What were the most meaningful college experiences you had?
As a senior wildlife ecology student, I am so thankful for the amazing opportunities my coursework through CALS has provided to me. CALS prides itself on creating “signature experiences” for students to deeply engage with their passions and coursework. This could be through taking a first-year seminar, studying abroad, joining a student organization, or through a specialized senior capstone course. In my experience, many of my classes through CALS have been unique and one-of-a-kind. Some of my most valuable and meaningful college experiences happened in my wildlife courses; In my Birds of Southern Wisconsin course, I developed a passion for birding and bird conservation and really enjoyed attending lab weekly to explore outdoor spaces in the Madison area and look for birds.
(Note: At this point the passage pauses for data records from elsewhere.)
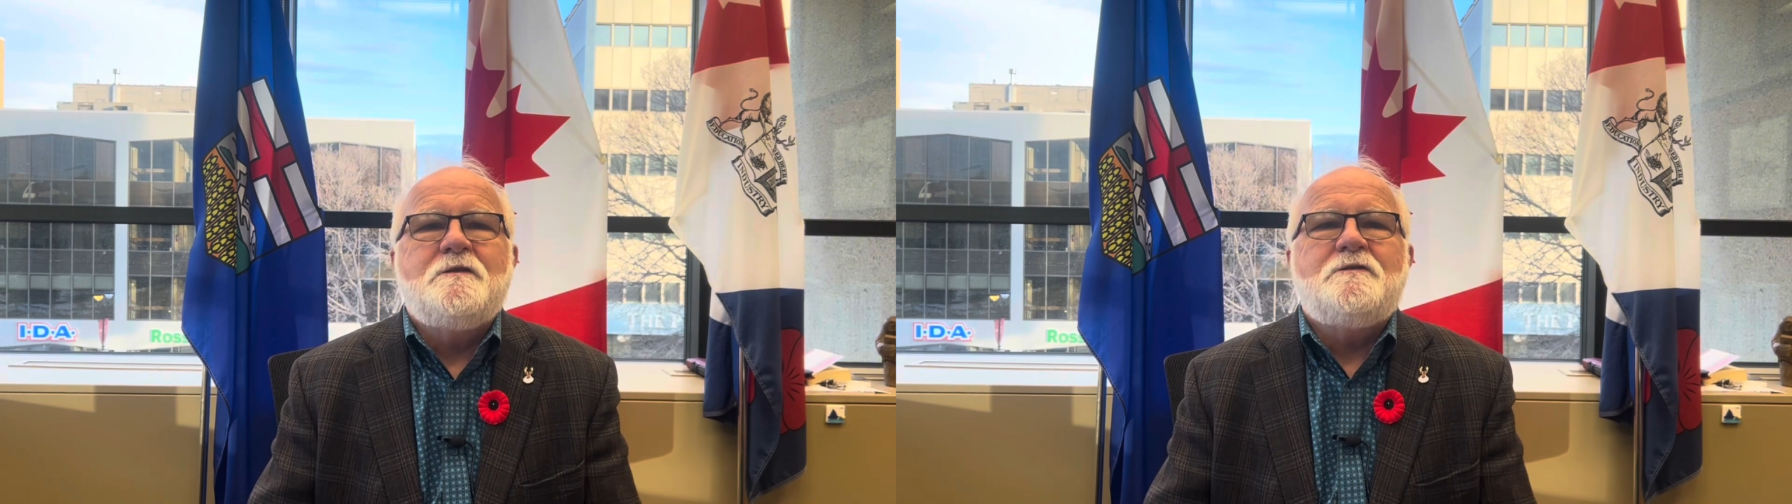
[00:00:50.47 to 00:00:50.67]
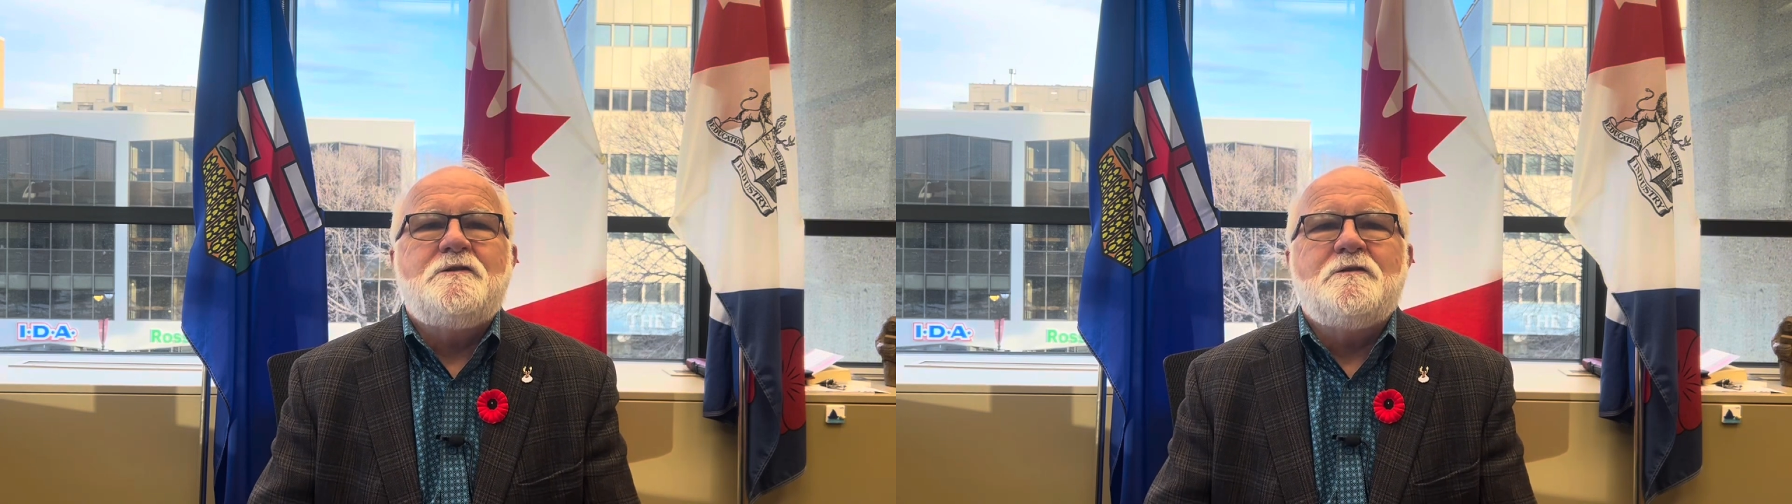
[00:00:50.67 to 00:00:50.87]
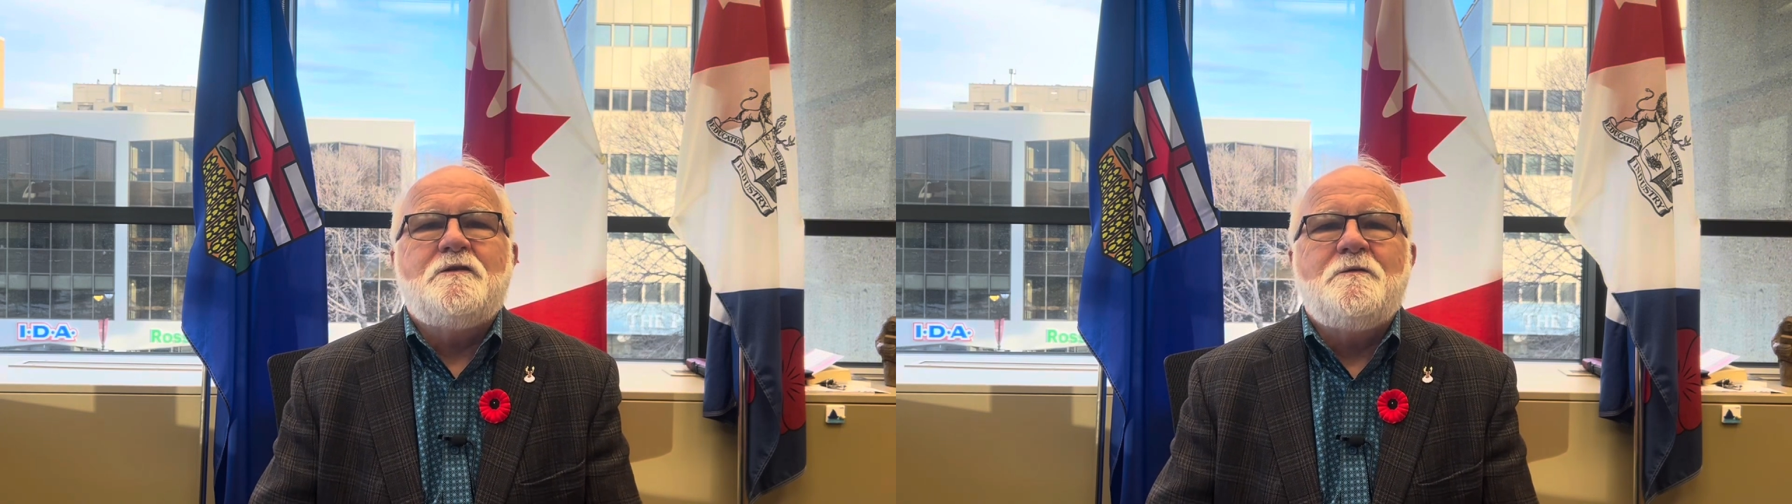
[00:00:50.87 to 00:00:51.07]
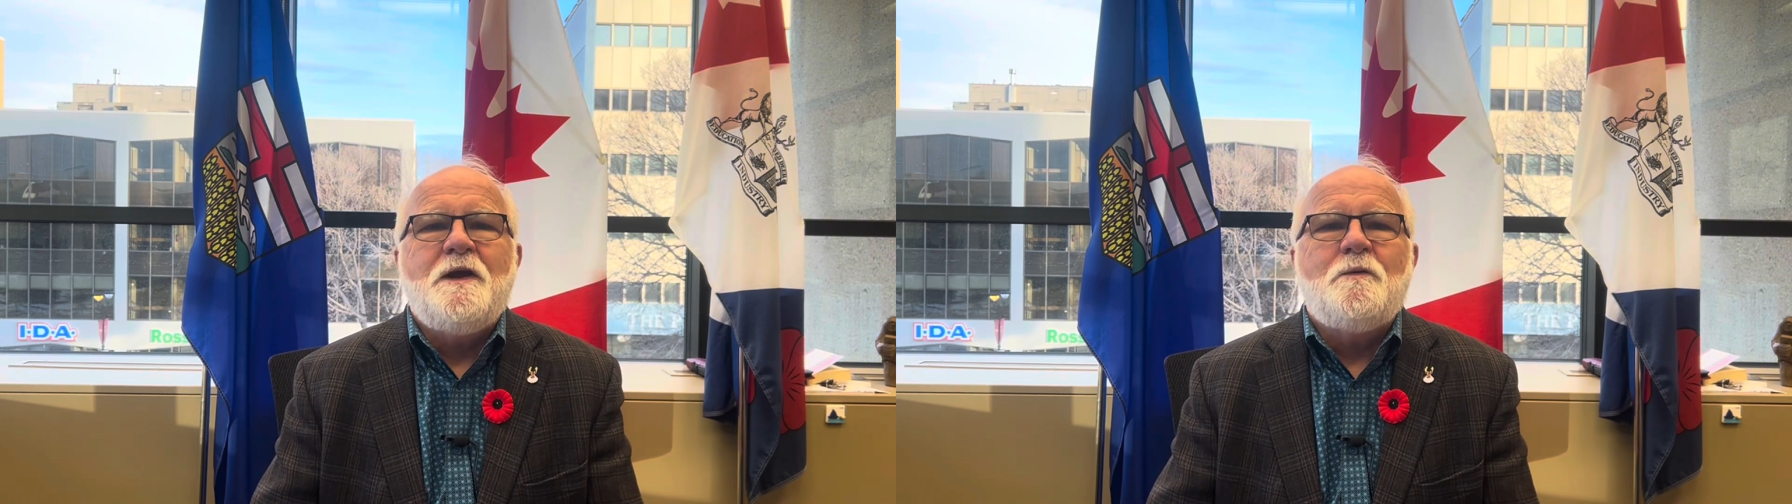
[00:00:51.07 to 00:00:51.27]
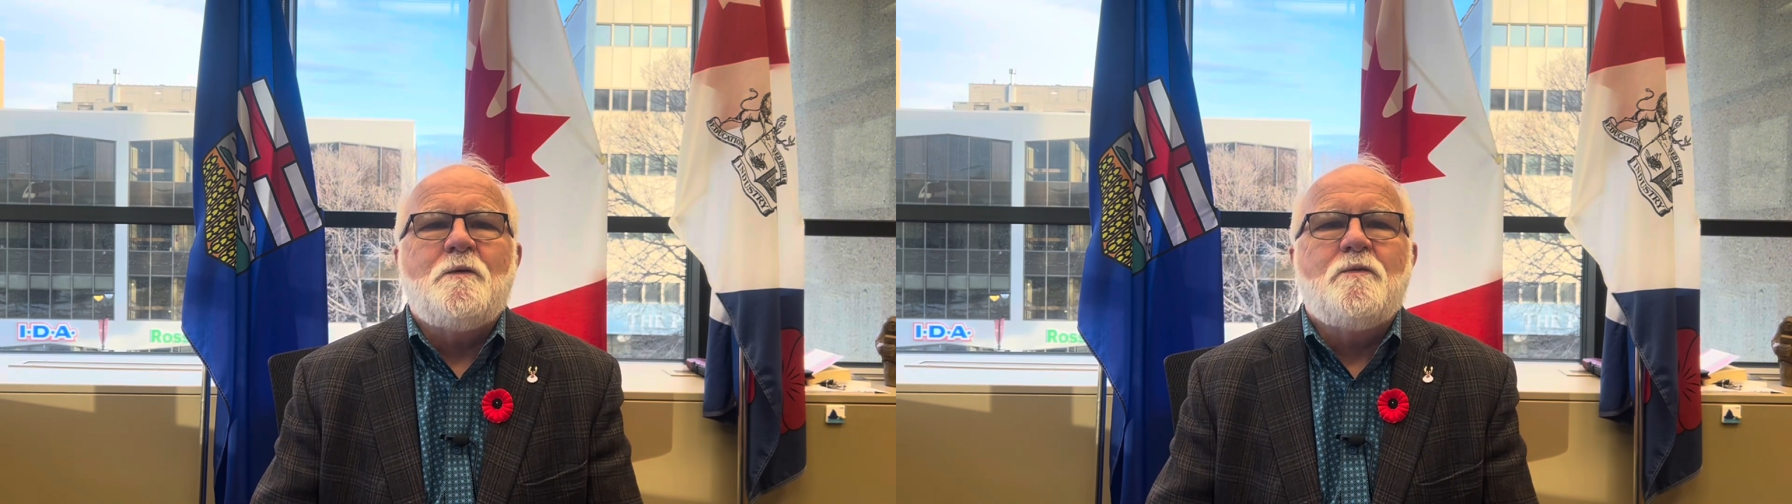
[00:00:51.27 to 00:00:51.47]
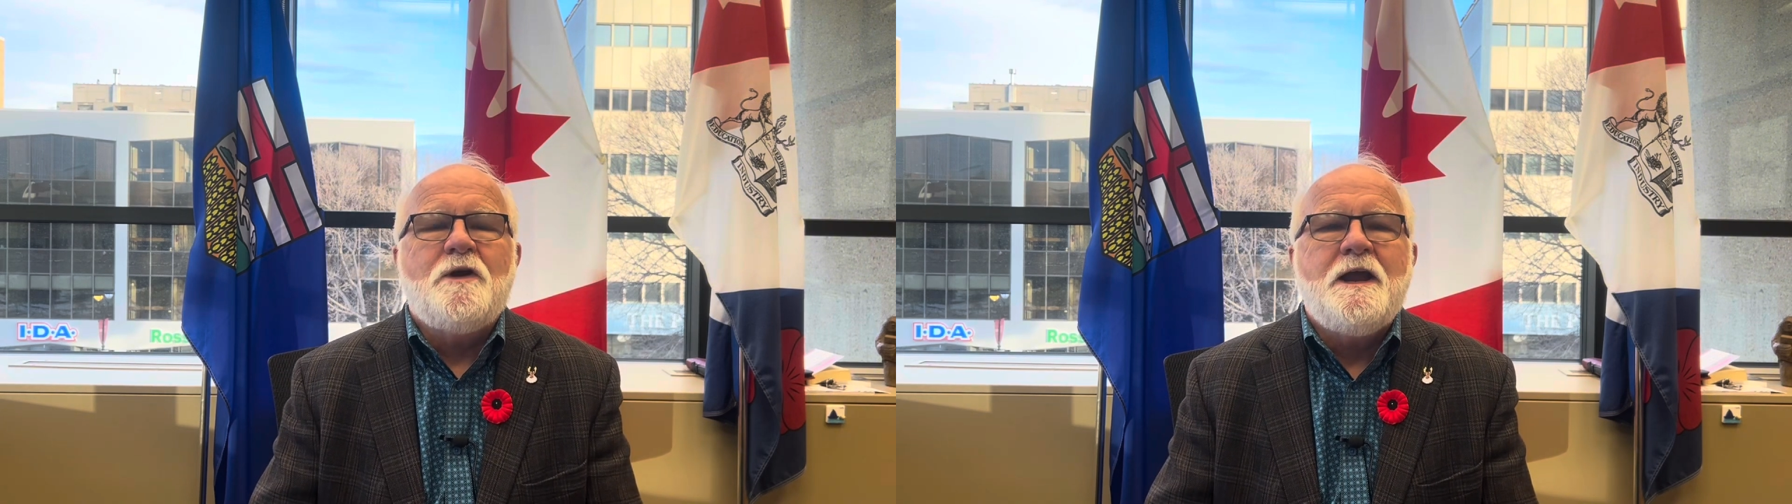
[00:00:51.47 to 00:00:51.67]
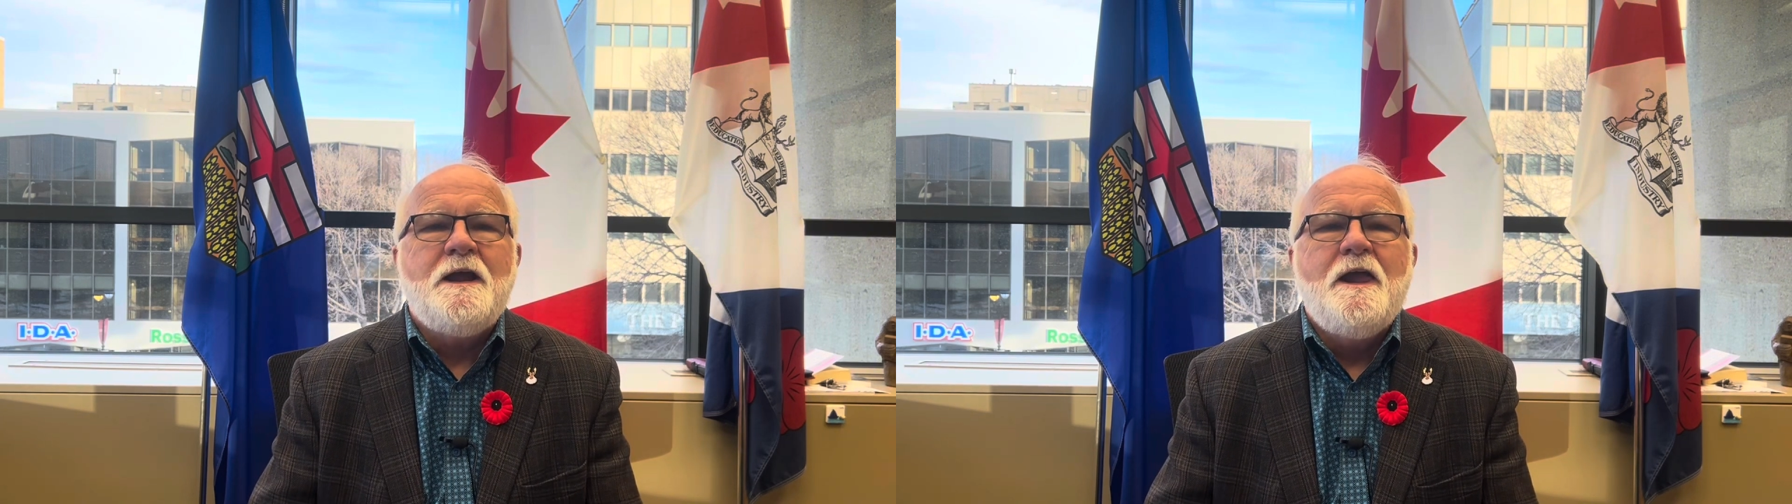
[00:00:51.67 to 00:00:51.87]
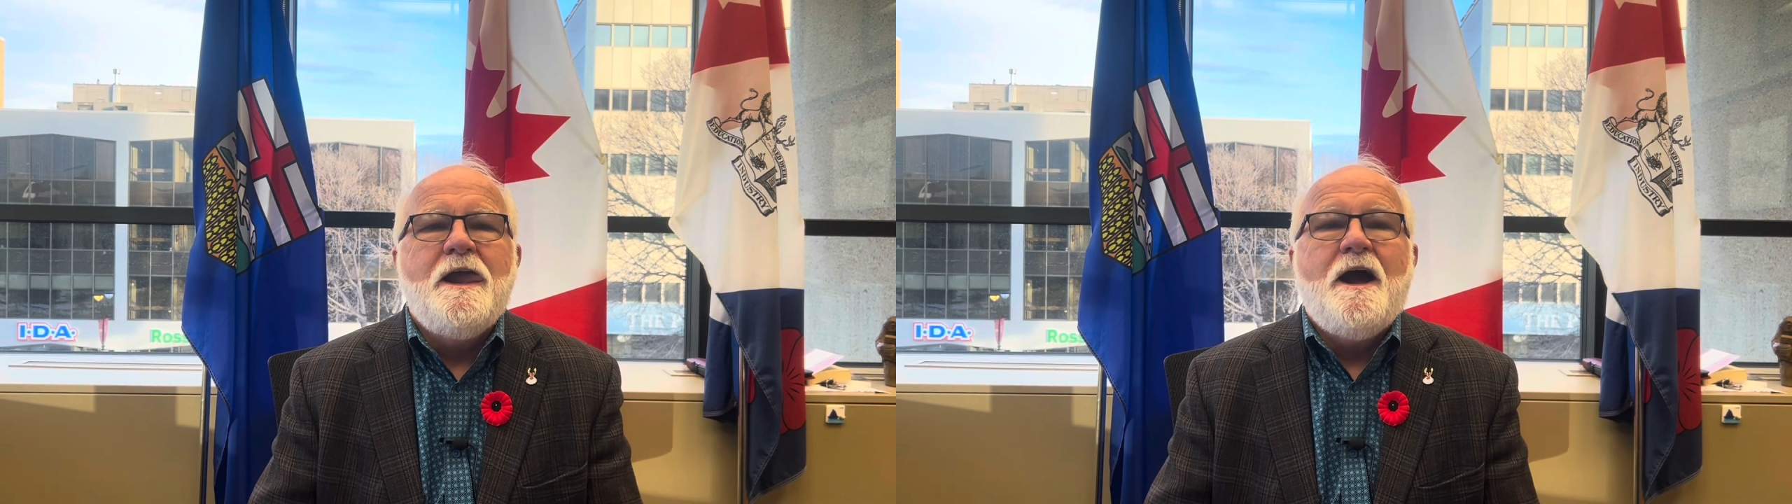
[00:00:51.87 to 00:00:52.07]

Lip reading: this year's event will bring,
I also really enjoyed my Wildlife Research Techniques course in which we conducted field experiments on campus by radio-collaring and tracking gray squirrel home ranges! These experiences gave me hands-on skills that brought excitement and immense value to my learning.

When you think about your time here as student, what are you proud of?
In my time here as a student, I am most proud of my efforts to challenge myself. Yes, I did excel academically, but I also made sure to make valuable connections among my professors and peers to guide me in my career. I am proud of my success in climbing my way up from just a member to taking on the vice president role in the Student Chapter of The Wildlife Society. I believe this position has greatly enhanced my leadership abilities and has provided valuable connections in the wildlife field. CALS isn’t just a place where I went to class, took notes and studied for exams, it is where I grew into a young professional, where I learned valuable skills, where I engaged beyond the classroom and was able to expand my horizons in the field of natural resources. CALS has given me valuable, life-long connections that will guide me through my career. CALS is a community that values growth, innovation, and discovery, which I am proud to have truly embraced.

Do you have any advice you’d like to share with CALS students?
My advice to share with CALS students is to be brave and try new things. I personally had always been a shy and reserved person that was scared to take on a leadership role or really put myself out there. Overcoming this fear has brought me so many more opportunities, skills, and knowledge by stepping out of my comfort zone while in college. I have greatly expanded my horizons academically, socially, and professionally be being open to trying new things.